Let *L.k* be the language of refinement level *k*. For *Q* in *L.k*, note that the refinement in an OHA converges to *L* (one hopes! Although for combinatorial reasons it will likely never reach it). Let *Q.L* be the translation of *Q* in *L* (indeed, *Q.L* will normally be identical to *Q*, since we may assume that *L* includes *L.k*). Let *States(Q)* be the set of states in *L* (the language of *SafeReq*, so states-in-L are exact representations of the real states) in which *Q.L* is true.

I define: *Q* is a **sufficient safety requirement for Level k** iff *States(Q) superset-of HazSt*. *Q* is a **complete safety requirement at Level k** if *Q* is a sufficient safety requirement for Level k, and additionally *Q* implies all sufficient safety requirements for Level k.

None of this suggests practical ways to achieve or express any of these concepts.

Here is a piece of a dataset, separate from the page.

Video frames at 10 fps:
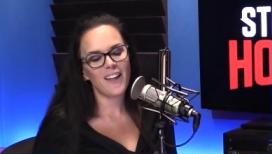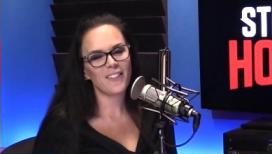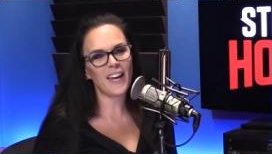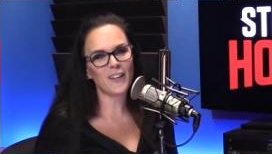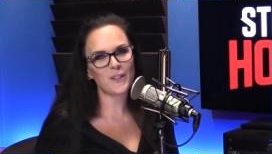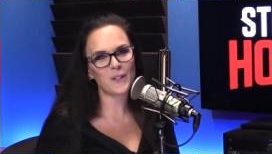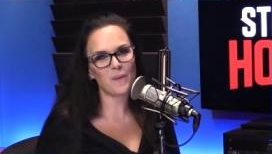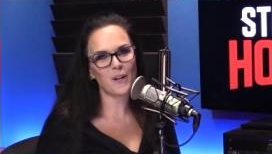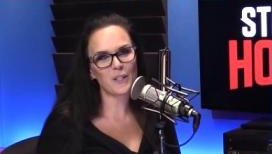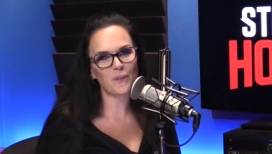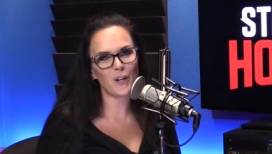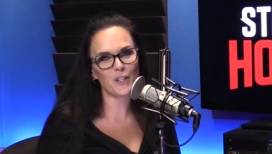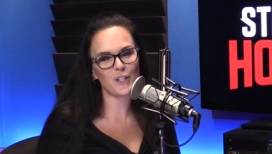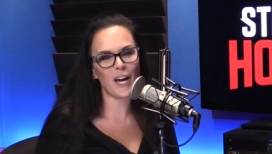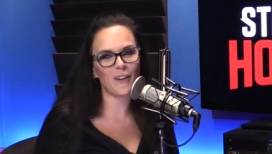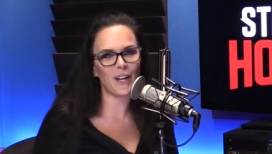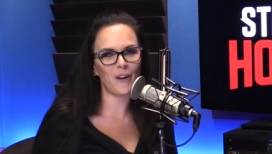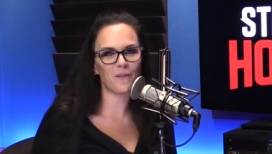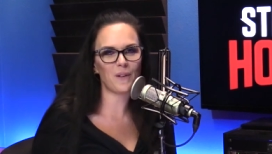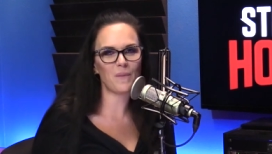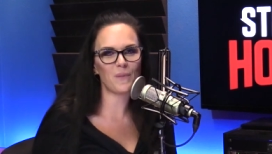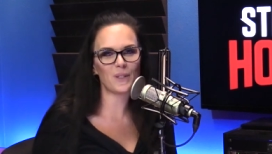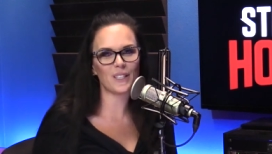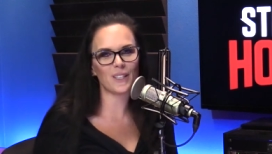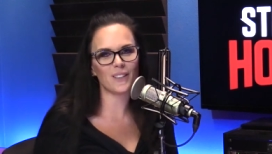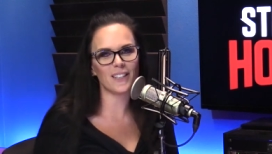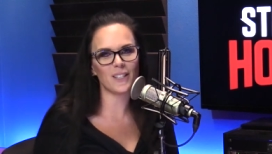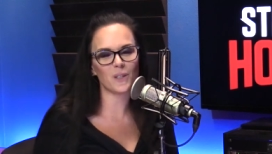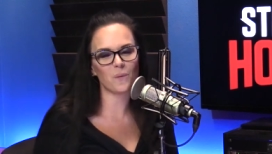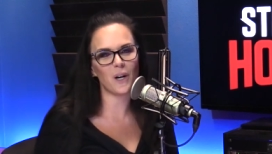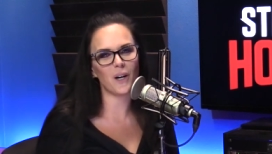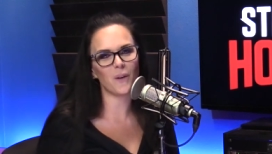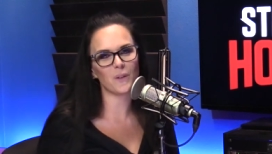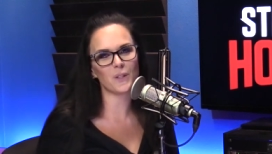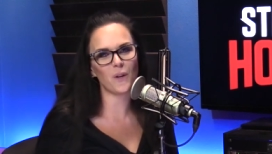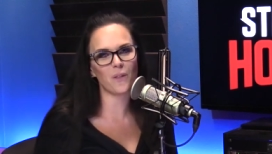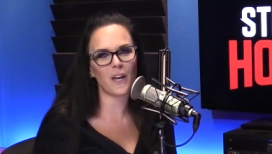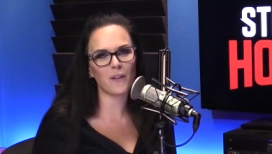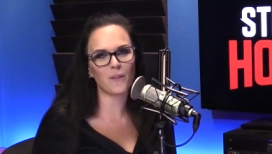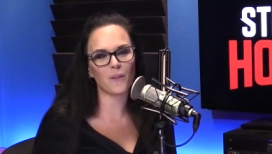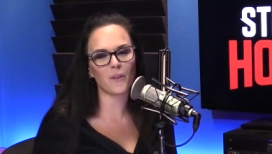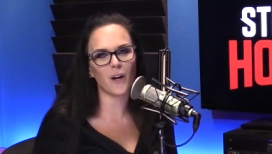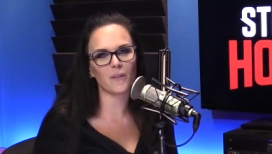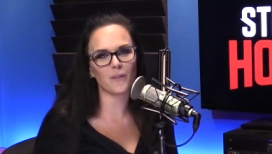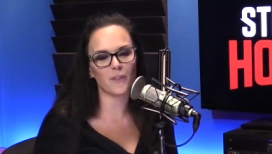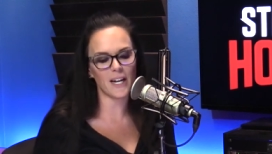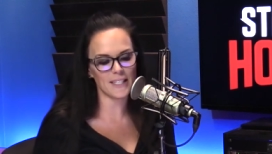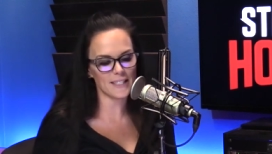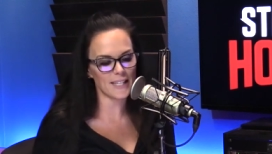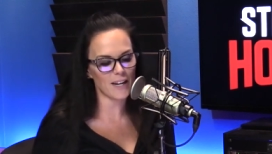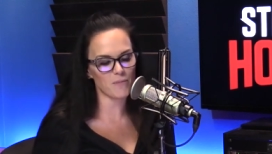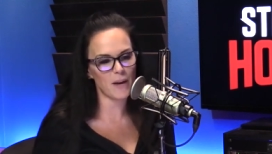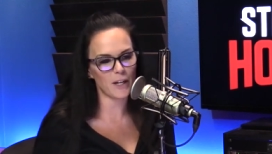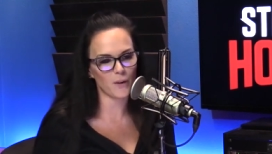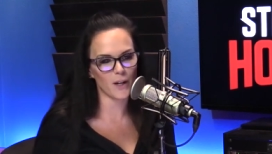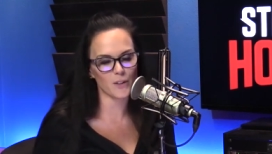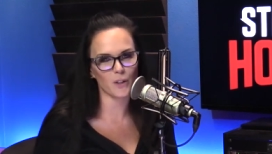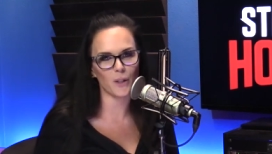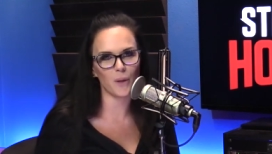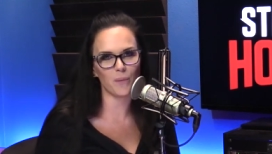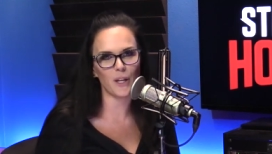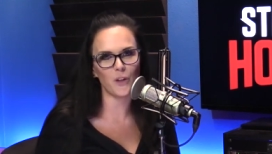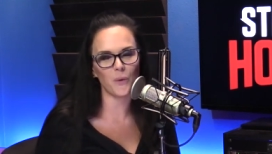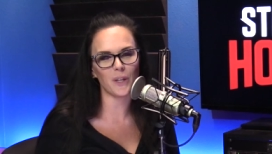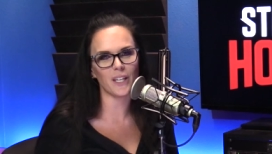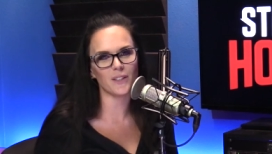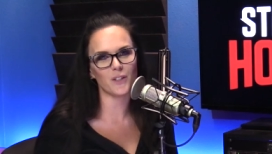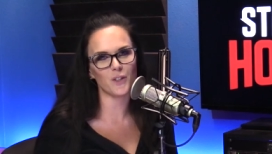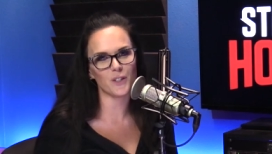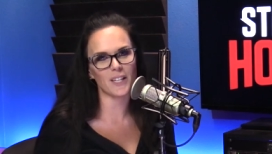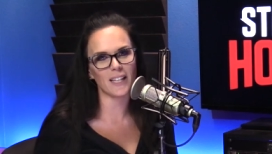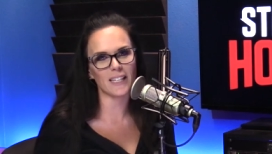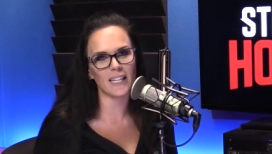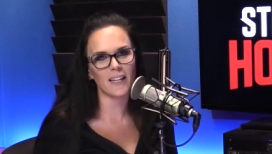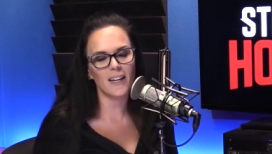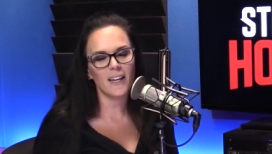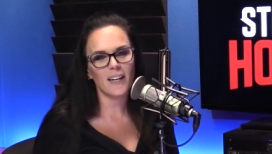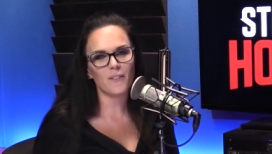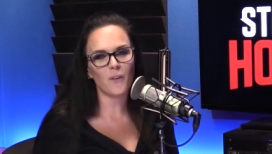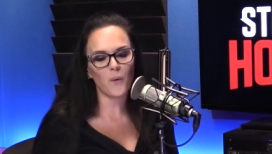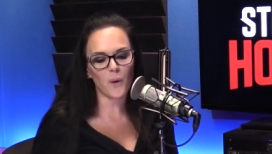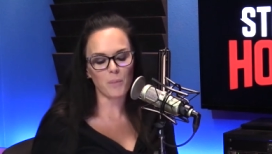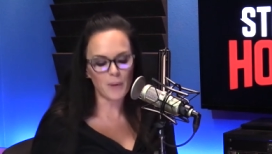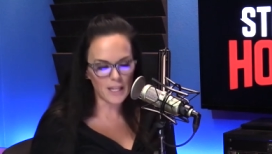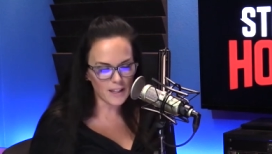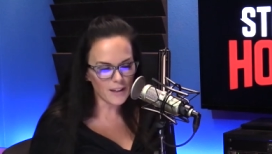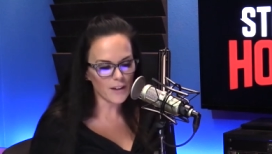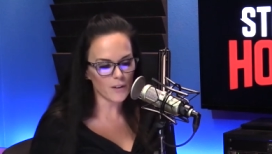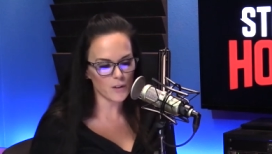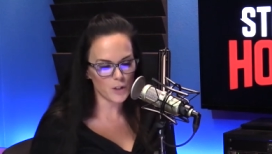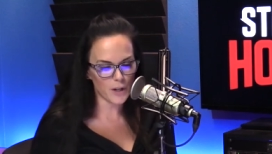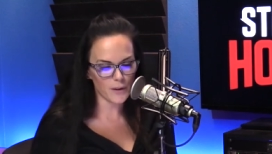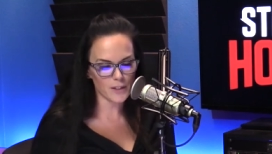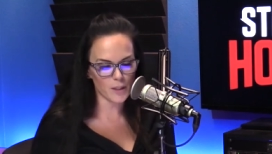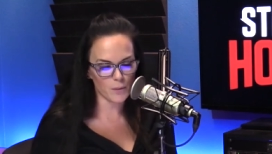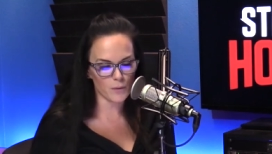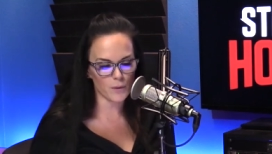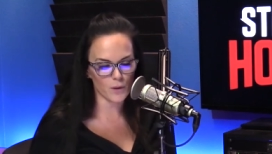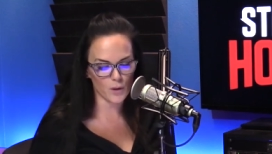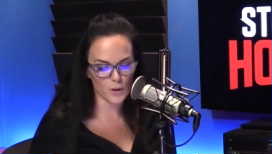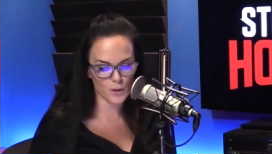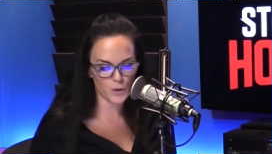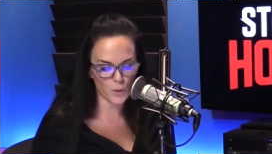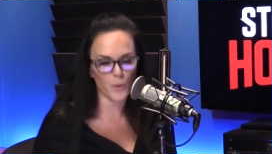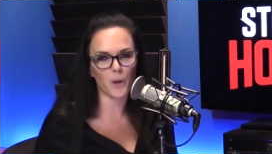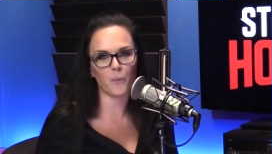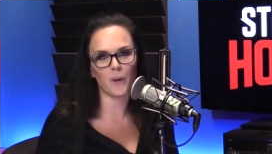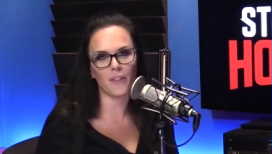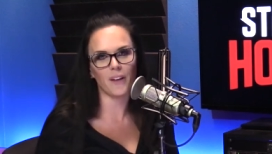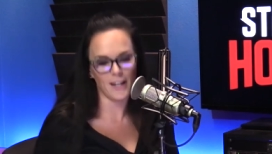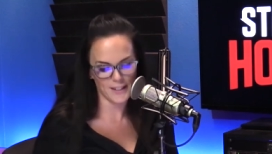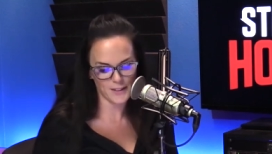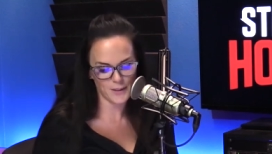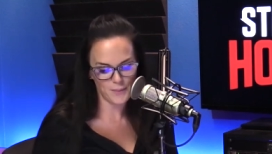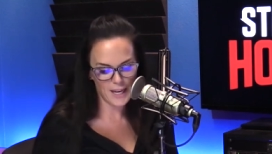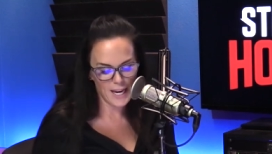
Thank you so much for our shout out from Brazil as well. We're so thankful for our friends that I've met across the globe. Thank you again to Gisele for being here and sharing some of her story with us.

But it does show that an exact safety requirement of one’s favorite sort exists in theory, in the sense of being exactly expressible in some sufficiently rich language, for these concepts of hazard and system. It also shows that a Hazan which follows successive formal refinement, such as OHA, has a well-defined notion of sufficiency and completeness of safety requirements for each individual refinement level. Given that these notions of sufficiency and completeness are defined for each refinement level, one may inquire, formally, if one’s identified safety requirements at a given refinement level are *sufficient*, respectively *complete*.

This surely renders moot any discussion of whether completeness of safety requirements is “possible”. The question becomes whether achieving exact completeness in Hazan is practically achievable. In particular, for OHA and other refinement-based Hazan methods, the question of completeness of the safety requirements at a given refinement level is exact, and one may well take the view that it should be answered level-by-level in course of the Hazan.

I thank Daniel Jackson for helpful discussion.